The attempted solution
The closest solution I could find for this problem comes from this guide to calculating intersection areas in R. However, I have been unable to successfully replicate any of the three proposed approaches (either the questioner's use of a general TRUE/FALSE report on intersections, or the more precise calculations of area of overlap).
The code
# import map files
NA_map <- readOGR(dsn = "./National_Constituency_Boundary", layer = "National_Constituency_Boundary")
PA_map <- readOGR(dsn = "./Provincial_Constituency_Boundary", layer = "Provincial_Constituency_Boundary")
# Both are now SpatialPolygonsDataFrame objects of 273 and 577 elements, respectively.
# If relevant, I used spdpylr to tweak some of data attribute names (for use later when joining to electoral dataframes):
NA_map <- NA_map %>%
rename(constituency_number = NA_Cons,
district_name = District,
province = Province)
PA_map <- PA_map %>%
rename(province = PROVINCE,
district_name = DISTRICT,
constituency_number = PA)
# calculate intersections, take one
Results <- gIntersects(NA_map, PA_map, byid = TRUE)

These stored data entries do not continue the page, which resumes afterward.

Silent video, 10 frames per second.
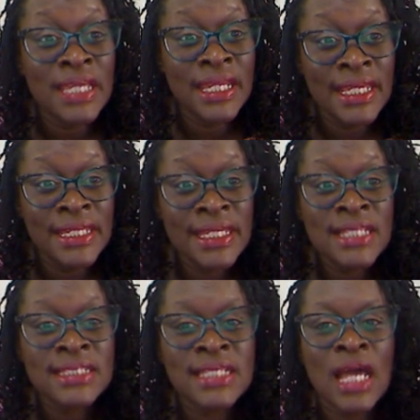and
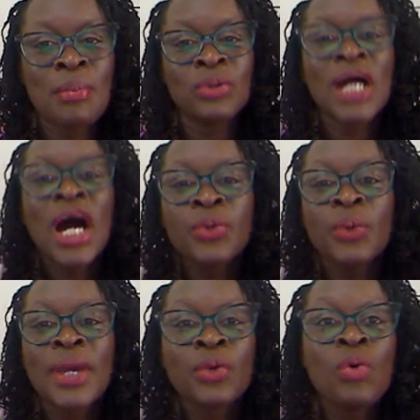ideas about how
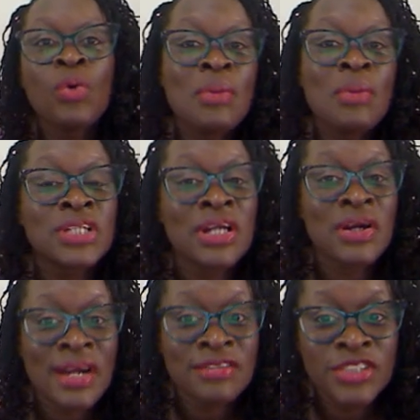you can go about
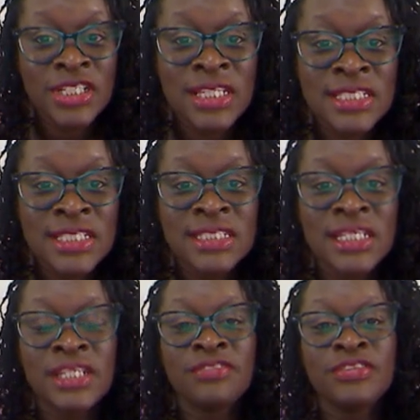crafting this
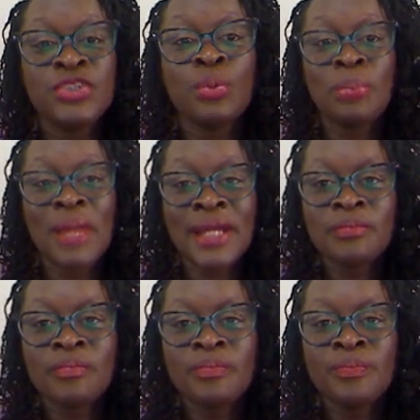individual
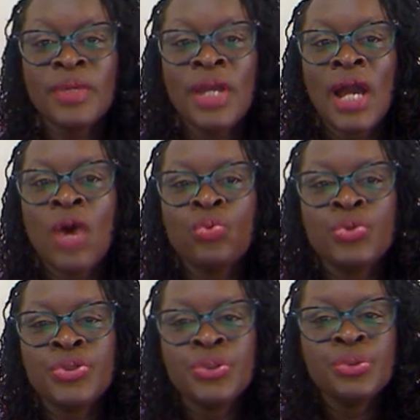plan. How
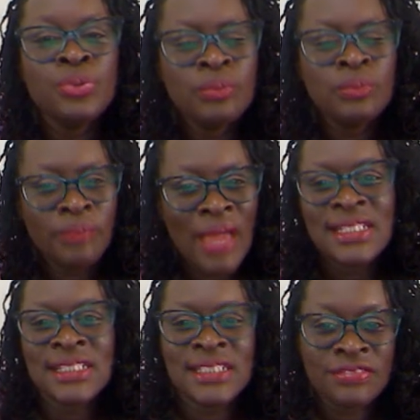would you
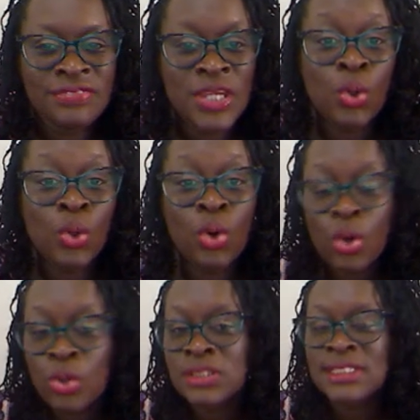identify your
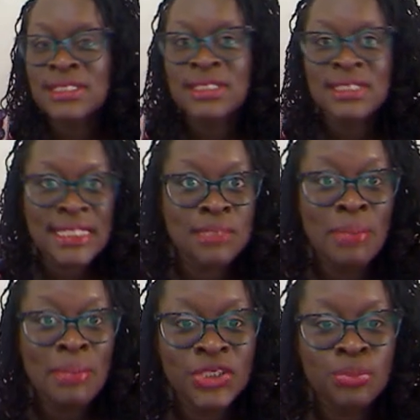goals, set
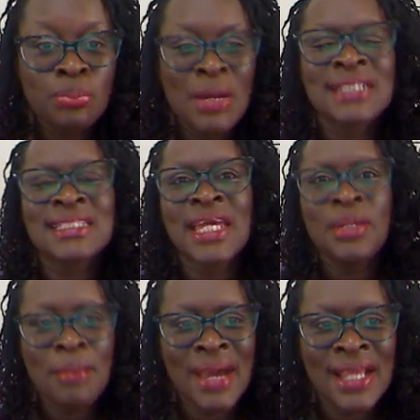benchmarks
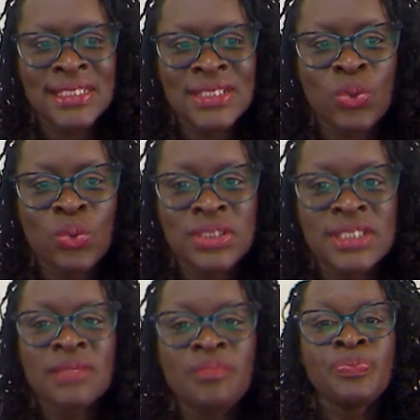and
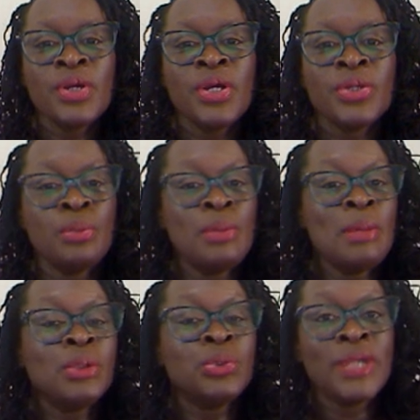milestones? You'll be
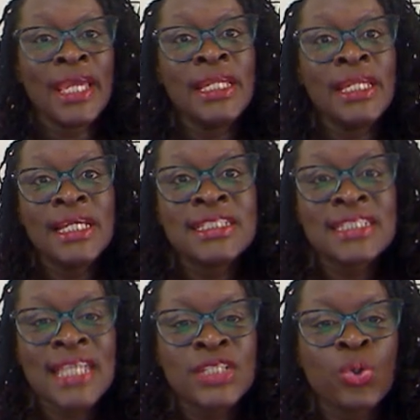able to gain
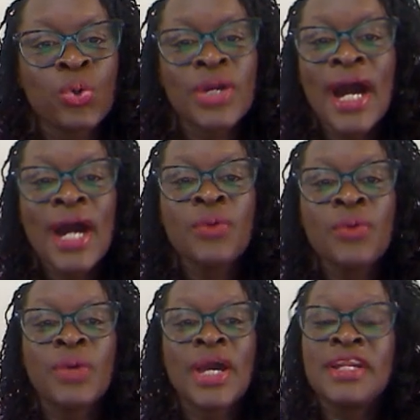insight on how
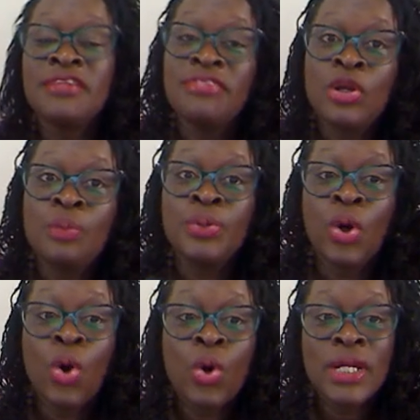you can develop
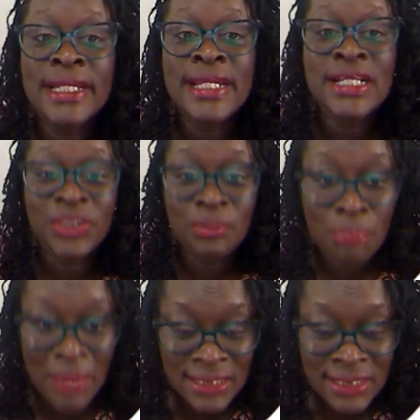your own leadership
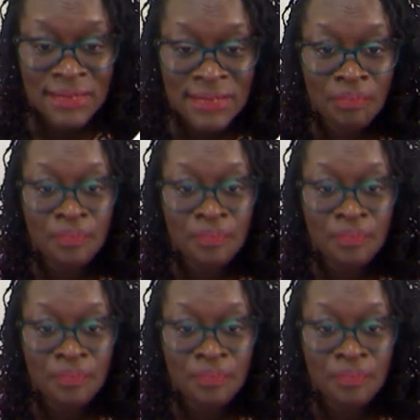plans,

# this creates a large matrix of 157,521 elements
rownames(Results) <- NA_map#data$constituency_number
colnames(Results) <- PA_map#data$constituency_number
Attempting to add the rowname/colname labels, however, gives me the error message:
Error in dimnames(x) <- dn :
length of 'dimnames' [1] not equal to array extent
Without the rowname/colname labels, I'm unable to read the overlay matrix, and unsure how to filter them so as to produce a list of only TRUE intersections that would help make a NA-PA key.
I also attempted to replicate the other two proposed solutions for calculating exact area of overlap:
# calculate intersections, take two
pi <- intersect(NA_map, PA_map)
# this generates a SpatialPolygons object with 273 elements
areas <- data.frame(area=sapply(pi#polygons, FUN = function(x) {slot(x, 'area')}))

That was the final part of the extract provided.